Uniform Commercial Code Lien
All states have some form of a health care lien; however, an increasing number of providers have become aware of a universal type lien known as the “Uniform Commercial Code” or “UCC” lien. The lien is available in virtually all states. It’s easy to file and costs as little as $5.00 in some instances. In various jurisdictions, filers are able to submit the lien form electronically. Furthermore, the UCC lien doesn’t have the limitations which many other health care provider liens seem to entail (for example, the Virginia “medical lien” law is limited to $500 for chiropractors). Does the UCC lien law really protect health care providers? Here is an excerpt from the Texas UCC law, it is nearly identical in most states:
“The following security interests are perfected when they attach: ...5) a security interest created by the assignment of a health-care-insurance receivable to the provider of the health care goods or services.” -Texas Business and Commerce Code, Section 9.309
When you accept a PI patient, you are accepting a responsibility to be a healthcare provider for the acute traumatic care injury services that your patient may need for an optimal recovery.
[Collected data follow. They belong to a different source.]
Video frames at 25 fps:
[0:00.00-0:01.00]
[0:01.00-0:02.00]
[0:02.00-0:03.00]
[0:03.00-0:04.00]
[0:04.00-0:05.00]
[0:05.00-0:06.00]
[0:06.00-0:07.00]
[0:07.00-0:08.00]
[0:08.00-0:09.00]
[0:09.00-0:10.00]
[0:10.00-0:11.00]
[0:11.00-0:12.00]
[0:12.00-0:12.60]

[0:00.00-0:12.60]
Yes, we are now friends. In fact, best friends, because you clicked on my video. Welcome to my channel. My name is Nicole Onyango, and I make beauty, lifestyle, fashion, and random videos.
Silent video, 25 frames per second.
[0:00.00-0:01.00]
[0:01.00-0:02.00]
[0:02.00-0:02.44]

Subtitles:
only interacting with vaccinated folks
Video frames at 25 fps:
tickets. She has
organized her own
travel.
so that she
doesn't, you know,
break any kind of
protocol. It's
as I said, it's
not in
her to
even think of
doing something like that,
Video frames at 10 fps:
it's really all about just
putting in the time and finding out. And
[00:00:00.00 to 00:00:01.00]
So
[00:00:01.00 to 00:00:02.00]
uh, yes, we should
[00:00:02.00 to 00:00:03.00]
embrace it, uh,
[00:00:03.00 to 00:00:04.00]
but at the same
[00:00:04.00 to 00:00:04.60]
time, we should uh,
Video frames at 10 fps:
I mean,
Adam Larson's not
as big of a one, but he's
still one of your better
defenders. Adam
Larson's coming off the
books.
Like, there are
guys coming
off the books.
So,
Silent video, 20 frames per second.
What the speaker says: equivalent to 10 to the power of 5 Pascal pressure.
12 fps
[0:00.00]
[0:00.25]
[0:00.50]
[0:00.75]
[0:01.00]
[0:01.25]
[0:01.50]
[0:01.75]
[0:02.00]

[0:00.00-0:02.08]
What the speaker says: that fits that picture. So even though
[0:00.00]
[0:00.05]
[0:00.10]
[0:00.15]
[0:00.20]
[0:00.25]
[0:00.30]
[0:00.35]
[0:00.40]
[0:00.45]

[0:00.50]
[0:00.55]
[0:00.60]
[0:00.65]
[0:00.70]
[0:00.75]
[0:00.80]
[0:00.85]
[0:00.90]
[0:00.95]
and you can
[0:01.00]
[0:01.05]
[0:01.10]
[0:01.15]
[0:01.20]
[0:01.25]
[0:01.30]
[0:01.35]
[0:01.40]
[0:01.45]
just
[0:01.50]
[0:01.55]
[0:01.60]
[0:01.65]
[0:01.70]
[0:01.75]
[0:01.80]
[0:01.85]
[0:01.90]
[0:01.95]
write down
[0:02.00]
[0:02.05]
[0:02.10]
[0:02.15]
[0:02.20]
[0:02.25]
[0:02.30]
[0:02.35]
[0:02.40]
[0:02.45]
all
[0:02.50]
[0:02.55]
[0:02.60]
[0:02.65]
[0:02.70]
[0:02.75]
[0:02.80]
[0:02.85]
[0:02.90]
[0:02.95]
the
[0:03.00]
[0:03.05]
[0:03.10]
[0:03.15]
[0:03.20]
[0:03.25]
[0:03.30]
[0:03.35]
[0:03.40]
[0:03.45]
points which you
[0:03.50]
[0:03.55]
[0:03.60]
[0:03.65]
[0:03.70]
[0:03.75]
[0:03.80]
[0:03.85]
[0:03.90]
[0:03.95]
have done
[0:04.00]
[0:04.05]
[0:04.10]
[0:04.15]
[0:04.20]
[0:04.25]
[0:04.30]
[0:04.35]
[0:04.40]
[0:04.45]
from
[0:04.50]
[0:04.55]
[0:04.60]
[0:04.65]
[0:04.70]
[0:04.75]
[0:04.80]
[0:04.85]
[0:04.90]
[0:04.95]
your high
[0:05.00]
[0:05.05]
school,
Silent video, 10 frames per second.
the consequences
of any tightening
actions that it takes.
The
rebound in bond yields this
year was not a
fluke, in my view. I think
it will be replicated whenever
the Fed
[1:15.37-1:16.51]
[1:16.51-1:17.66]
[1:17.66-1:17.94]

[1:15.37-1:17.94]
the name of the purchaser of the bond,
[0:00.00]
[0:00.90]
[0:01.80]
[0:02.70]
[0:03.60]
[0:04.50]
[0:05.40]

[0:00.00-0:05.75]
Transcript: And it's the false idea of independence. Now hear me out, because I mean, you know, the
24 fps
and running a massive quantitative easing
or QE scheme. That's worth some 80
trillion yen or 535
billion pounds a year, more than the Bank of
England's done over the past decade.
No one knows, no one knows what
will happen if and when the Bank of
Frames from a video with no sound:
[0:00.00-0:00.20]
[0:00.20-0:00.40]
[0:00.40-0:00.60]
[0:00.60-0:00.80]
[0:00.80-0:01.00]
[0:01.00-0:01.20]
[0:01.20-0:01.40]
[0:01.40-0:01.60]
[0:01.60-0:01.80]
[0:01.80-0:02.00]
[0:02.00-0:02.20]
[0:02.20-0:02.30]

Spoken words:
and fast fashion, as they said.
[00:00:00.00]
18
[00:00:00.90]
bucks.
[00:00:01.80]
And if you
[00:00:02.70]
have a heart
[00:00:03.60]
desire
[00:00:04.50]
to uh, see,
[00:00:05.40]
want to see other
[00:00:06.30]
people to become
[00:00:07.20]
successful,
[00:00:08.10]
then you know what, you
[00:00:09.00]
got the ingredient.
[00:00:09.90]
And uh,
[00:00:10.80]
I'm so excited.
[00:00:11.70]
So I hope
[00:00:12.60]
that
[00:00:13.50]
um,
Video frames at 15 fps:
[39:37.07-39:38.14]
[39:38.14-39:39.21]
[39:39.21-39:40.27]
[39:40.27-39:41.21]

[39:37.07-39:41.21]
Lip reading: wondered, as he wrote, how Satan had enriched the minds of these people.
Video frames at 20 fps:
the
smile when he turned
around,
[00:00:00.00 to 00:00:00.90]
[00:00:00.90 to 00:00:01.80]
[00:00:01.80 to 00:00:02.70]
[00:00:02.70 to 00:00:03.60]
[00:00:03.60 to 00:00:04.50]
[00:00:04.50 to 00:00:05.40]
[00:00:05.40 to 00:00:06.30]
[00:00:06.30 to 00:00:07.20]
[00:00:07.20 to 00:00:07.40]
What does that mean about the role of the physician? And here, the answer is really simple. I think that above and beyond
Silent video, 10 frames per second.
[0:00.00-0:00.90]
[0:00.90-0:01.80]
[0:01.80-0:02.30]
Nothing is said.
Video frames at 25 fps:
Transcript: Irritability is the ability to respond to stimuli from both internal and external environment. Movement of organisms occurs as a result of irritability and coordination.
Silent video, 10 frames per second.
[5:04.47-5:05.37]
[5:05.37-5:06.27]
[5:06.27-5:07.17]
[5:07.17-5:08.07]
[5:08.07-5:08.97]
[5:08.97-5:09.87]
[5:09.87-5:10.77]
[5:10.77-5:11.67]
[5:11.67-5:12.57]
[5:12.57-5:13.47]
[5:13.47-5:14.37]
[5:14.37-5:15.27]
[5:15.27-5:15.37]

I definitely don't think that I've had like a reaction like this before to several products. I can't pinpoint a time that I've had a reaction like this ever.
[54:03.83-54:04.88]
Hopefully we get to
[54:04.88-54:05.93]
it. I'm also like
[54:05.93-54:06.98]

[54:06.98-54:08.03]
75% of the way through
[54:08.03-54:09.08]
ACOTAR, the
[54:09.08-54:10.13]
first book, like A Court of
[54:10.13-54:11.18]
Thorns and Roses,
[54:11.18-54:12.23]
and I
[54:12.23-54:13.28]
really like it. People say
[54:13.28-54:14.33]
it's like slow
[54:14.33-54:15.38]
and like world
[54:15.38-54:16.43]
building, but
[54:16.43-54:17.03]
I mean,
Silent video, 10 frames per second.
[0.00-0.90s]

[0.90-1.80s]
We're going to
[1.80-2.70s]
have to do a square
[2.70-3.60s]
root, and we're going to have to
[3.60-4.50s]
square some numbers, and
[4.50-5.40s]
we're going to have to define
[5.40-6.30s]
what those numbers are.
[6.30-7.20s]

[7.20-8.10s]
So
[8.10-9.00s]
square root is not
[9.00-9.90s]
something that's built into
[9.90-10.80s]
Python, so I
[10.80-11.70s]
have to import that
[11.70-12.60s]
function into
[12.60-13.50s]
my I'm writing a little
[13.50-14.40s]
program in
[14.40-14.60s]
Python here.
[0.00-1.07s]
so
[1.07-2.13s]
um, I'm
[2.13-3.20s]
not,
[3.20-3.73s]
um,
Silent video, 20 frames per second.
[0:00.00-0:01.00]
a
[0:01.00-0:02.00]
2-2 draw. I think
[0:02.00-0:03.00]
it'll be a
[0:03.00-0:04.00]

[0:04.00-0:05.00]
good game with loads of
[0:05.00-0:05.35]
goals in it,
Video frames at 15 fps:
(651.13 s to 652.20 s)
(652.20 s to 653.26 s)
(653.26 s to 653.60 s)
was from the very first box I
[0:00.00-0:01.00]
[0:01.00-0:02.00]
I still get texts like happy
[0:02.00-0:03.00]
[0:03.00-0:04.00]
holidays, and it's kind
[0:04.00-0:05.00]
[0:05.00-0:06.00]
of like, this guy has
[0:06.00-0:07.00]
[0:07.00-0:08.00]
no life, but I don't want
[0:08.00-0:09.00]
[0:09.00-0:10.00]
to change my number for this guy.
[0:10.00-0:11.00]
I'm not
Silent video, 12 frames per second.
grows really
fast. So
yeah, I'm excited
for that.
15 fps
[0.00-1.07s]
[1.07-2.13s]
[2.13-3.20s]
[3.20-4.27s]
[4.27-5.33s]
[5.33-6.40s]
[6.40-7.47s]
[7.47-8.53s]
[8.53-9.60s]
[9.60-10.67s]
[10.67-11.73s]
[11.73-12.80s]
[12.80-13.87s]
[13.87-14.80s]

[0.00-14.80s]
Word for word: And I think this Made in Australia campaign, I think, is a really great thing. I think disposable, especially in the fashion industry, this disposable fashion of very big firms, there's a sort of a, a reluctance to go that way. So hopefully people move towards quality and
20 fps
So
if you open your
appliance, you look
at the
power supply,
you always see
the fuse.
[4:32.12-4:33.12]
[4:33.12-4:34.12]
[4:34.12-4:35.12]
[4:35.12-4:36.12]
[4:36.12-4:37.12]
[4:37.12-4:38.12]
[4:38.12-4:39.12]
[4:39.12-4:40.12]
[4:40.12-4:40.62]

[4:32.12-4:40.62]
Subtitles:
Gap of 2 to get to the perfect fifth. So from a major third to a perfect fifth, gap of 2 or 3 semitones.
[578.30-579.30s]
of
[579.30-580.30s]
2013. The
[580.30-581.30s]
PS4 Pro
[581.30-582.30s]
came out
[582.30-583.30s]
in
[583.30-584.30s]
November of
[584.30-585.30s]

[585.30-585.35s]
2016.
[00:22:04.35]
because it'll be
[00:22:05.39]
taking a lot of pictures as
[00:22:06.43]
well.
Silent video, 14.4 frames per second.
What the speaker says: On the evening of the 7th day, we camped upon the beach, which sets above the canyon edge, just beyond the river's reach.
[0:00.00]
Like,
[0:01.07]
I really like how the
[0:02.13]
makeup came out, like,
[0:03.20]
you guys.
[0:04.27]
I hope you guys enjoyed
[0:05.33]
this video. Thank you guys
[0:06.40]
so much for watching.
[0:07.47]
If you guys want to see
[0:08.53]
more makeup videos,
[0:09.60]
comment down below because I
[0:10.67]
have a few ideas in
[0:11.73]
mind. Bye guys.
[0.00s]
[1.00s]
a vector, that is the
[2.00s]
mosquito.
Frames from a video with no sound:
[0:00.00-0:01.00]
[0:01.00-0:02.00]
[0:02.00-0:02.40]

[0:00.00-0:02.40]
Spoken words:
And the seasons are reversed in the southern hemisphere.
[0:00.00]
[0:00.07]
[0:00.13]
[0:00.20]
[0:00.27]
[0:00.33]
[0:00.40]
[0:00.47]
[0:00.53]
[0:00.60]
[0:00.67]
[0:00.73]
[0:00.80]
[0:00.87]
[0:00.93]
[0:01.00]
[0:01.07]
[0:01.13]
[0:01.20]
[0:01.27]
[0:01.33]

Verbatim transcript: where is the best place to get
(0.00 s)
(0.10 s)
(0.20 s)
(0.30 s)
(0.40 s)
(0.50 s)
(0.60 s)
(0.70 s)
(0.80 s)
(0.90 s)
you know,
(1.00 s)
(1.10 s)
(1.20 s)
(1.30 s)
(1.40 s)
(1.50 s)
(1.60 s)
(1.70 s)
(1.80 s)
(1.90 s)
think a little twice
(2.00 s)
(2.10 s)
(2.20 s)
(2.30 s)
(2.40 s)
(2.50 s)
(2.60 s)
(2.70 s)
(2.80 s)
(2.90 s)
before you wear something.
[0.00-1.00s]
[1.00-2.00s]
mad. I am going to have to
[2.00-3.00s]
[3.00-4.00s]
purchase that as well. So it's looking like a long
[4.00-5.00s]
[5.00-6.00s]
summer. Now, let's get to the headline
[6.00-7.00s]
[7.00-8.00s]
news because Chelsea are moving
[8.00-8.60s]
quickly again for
Because PI claims are handled differently than regular medical claims and PI laws vary from state to state, it is essential to understand these differences.
Close communication with patients, auto carriers and attorneys (as may be necessary under certain circumstances) is essential. This ensures that necessary claim information is collected and also helps avoid misunderstanding or oversights regarding claims submission and payment.
Monitoring Personal Injury claims on a frequent and regular basis with auto carriers and/or attorneys (where applicable) is a measure of efficiency and protection for both the patient and the provider. Also, collecting the proper letter of protection or lien is a protective measure which can help the practice avoid potential reimbursement complications. Documenting your practice’s personal injury claims procedure in your Policies and Procedures manual helps to ensure a smooth and seamless process.